Há uma velha “máxima” que diz qualquer coisa como isto: “se não sabe do que está a falar, confunda-os”. O relatório da Comissão Técnica Independente (CTI) sobre a localização do novo aeroporto tem mais de 3400 páginas. Nada melhor para confundir do que a quantidade. No entanto, ao contrário do que afirmou a CTI, não se baseia em factos, mas em hipóteses discutíveis e “criativas”.

Uma conclusão polémica é a inviabilidade da opção de Santarém, por razões aeronáuticas. Contudo, uma análise mais detalhada levanta dúvidas sobre essa conclusão, especialmente quando a NAV Portugal, responsável pelo estudo de navegação aérea, desmente isso mesmo.
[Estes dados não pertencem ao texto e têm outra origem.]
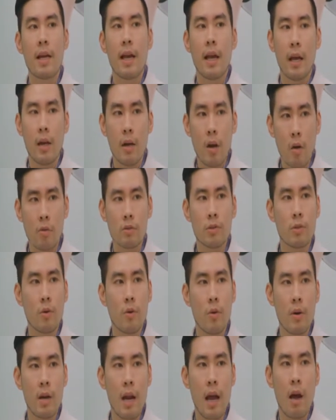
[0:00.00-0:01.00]
And
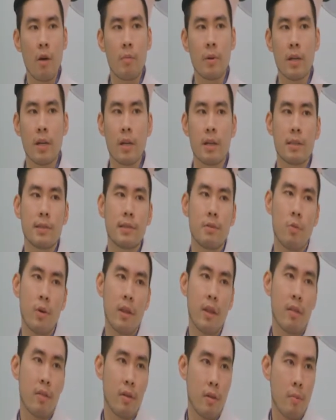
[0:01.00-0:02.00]
also now, because with
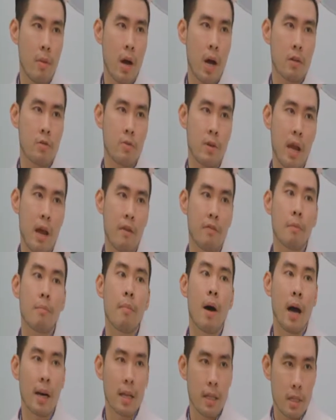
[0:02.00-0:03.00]
the Thermage we have the
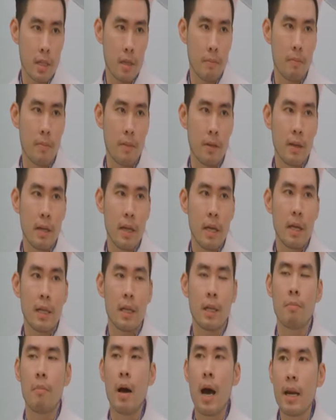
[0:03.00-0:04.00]
body tip.
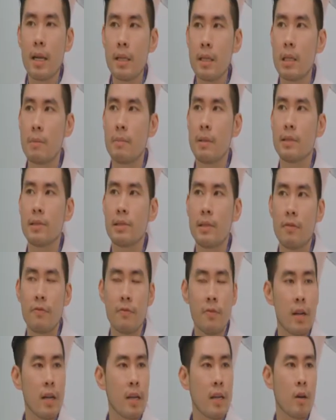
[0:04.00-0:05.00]
The body tip is
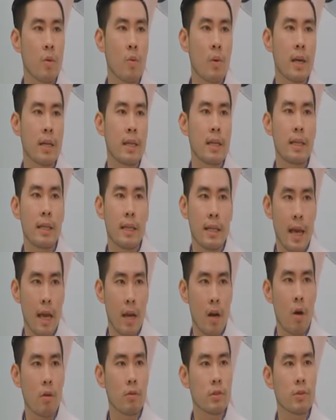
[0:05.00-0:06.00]
different in the way that it
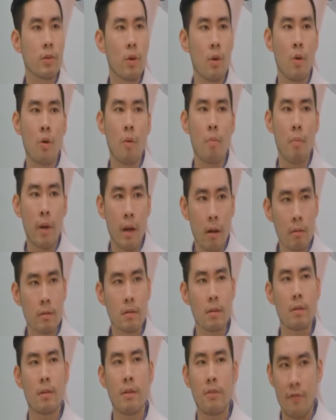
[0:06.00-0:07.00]
can also melt
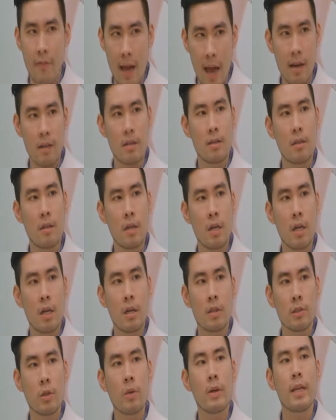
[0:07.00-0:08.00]
the fat.
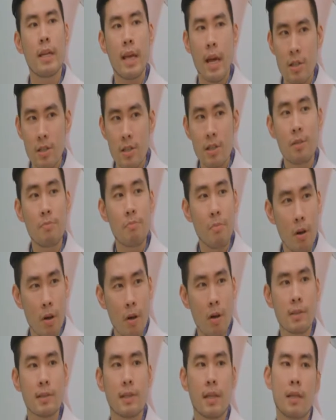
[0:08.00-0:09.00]
Really? So it actually
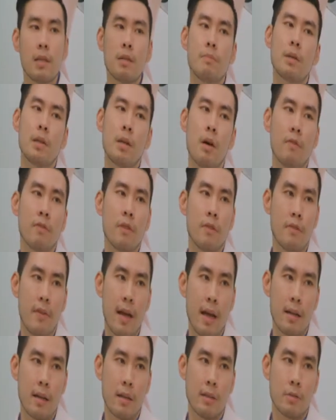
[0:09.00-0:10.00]
burns a little bit of the
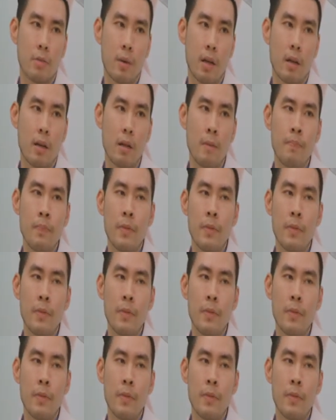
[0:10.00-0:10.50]
fat as well.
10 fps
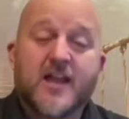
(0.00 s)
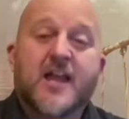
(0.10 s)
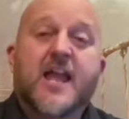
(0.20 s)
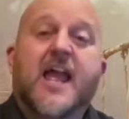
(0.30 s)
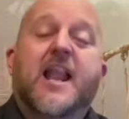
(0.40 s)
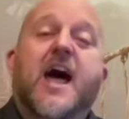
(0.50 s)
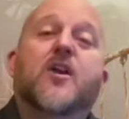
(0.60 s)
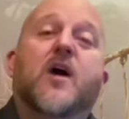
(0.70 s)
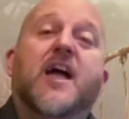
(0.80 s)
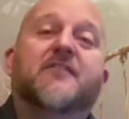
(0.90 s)
And I
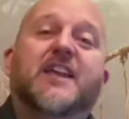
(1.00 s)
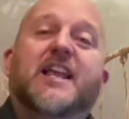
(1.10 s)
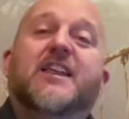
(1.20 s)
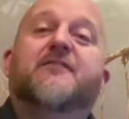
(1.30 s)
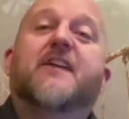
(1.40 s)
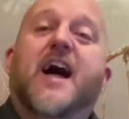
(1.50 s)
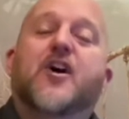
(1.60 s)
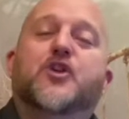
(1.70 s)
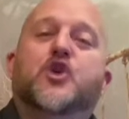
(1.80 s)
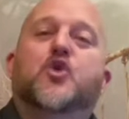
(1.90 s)
don't have any
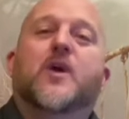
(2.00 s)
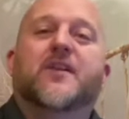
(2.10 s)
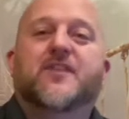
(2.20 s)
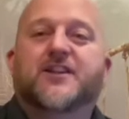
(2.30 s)
value in the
A CTI, de forma questionável, parece ter tomado uma decisão “política” ao inviabilizar essa opção.

O relatório também apresenta deficiências na análise económica, ao considerar apenas os benefícios de “potenciais” acessibilidades ao aeroporto (Alcochete e Vendas Novas), sem levar em conta os custos associados. Isso cria uma análise distorcida, assumindo a existência de infraestruturas que ainda não foram construídas. A CTI adota pressupostos surreais sobre as acessibilidades, desviando até a linha de alta velocidade para a margem esquerda do Tejo. Como é que isto consegue passar numa análise (dita) técnica?

Outro ponto de discordância é a definição da zona de influência de um aeroporto. Enquanto a Comissão Europeia estabelece uma fronteira de cerca de 100Km ou 60 minutos de viagem, a CTI utiliza uma definição diferente – sem introduzir qualquer justificação – de “30 minutos”, calculada ao longo da rede rodoviária, em condições normais de circulação. Ou seja, a partir da opção de Santarém, é possível chegar a Aveiras de Cima, a cerca de 37km pela A1, a uma velocidade média de 74km/h. A partir da opção de Alcochete, é possível chegar ao concelho da Amadora, a cerca de 55km, a uma velocidade média de 110km/h, atravessando Lisboa… O que são condições normais de circulação? É com ou sem trânsito? Fará isto sentido? Porque não foi usada a definição da Comissão Europeia?

PUB • CONTINUE A LER A SEGUIR

Outras incoerências internas são evidentes, como a falta de dados para os ventos em Alcochete, mas paradoxalmente, é apontada como a solução mais favorável neste aspeto. Também omite a análise adequada do abate de sobreiros em Alcochete, negligenciando a área afeta à “cidade aeroportuária”. Mas mais grave, a conclusão de que não será necessário qualquer investimento público para a construção do novo aeroporto. A proposta para Santarém é conhecida. Quem paga o aeroporto em Alcochete? E os acessos?

O modelo de decisão adotado também é discutível, carecendo de clareza nas unidades de medida e na ausência de ponderações nos critérios. A CTI defende que todos os critérios têm a mesma importância, o que é académica e conceptualmente questionável e leva à criação de um modelo que não traduz a realidade. As falhas são numerosas e a perspetiva de correção é improvável, resultando numa oportunidade perdida, de uma análise útil para o futuro aeroporto que, acima de tudo, terá de servir Portugal.

Recentemente, a CTI afirmou que os promotores privados apresentam análises de acordo com os seus legítimos interesses, mas que não sendo reconhecidas pela CTI, se tornam especulativas. Serão todos os outros cientistas, que estão em desacordo com a CTI, especuladores? Tendo em conta que todas as deficiências encontradas, são em benefício de Alcochete e em detrimento de Santarém, como se poderá considerar esta análise?

Os interesses dos promotores privados são conhecidos e legítimos. E os interesses da CTI, que realizou uma análise enviesada, quais são?